- [Task requirements]
Note the line containing "[0:02.08-0:03.12]"; from it through the last line below, give only those lines again, exactly, both ends included, skipping pictures.
Data for the task: Begin
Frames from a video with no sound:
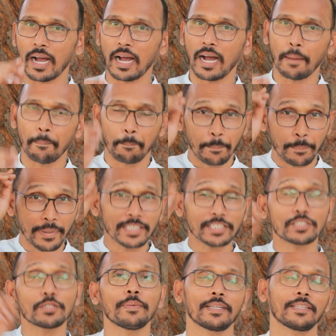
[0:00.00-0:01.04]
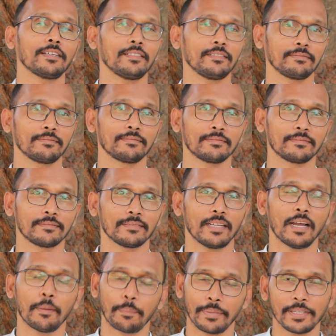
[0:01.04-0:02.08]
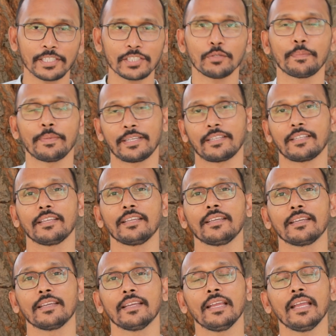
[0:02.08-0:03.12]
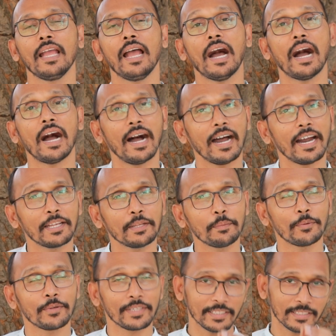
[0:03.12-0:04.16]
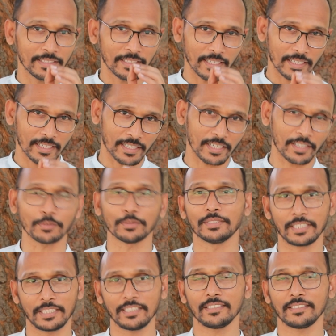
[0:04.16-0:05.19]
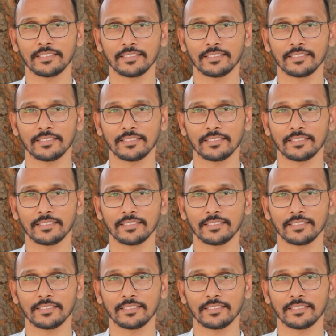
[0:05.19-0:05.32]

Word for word: ఆ పేస్ట్ పెట్టాలి ఆ పేస్ట్ పెట్టి ఆరిపోయిందాకా ఉండి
Data for the task: End
- [Answer for this exercise]
[0:02.08-0:03.12]
[0:03.12-0:04.16]
[0:04.16-0:05.19]
[0:05.19-0:05.32]

Word for word: ఆ పేస్ట్ పెట్టాలి ఆ పేస్ట్ పెట్టి ఆరిపోయిందాకా ఉండి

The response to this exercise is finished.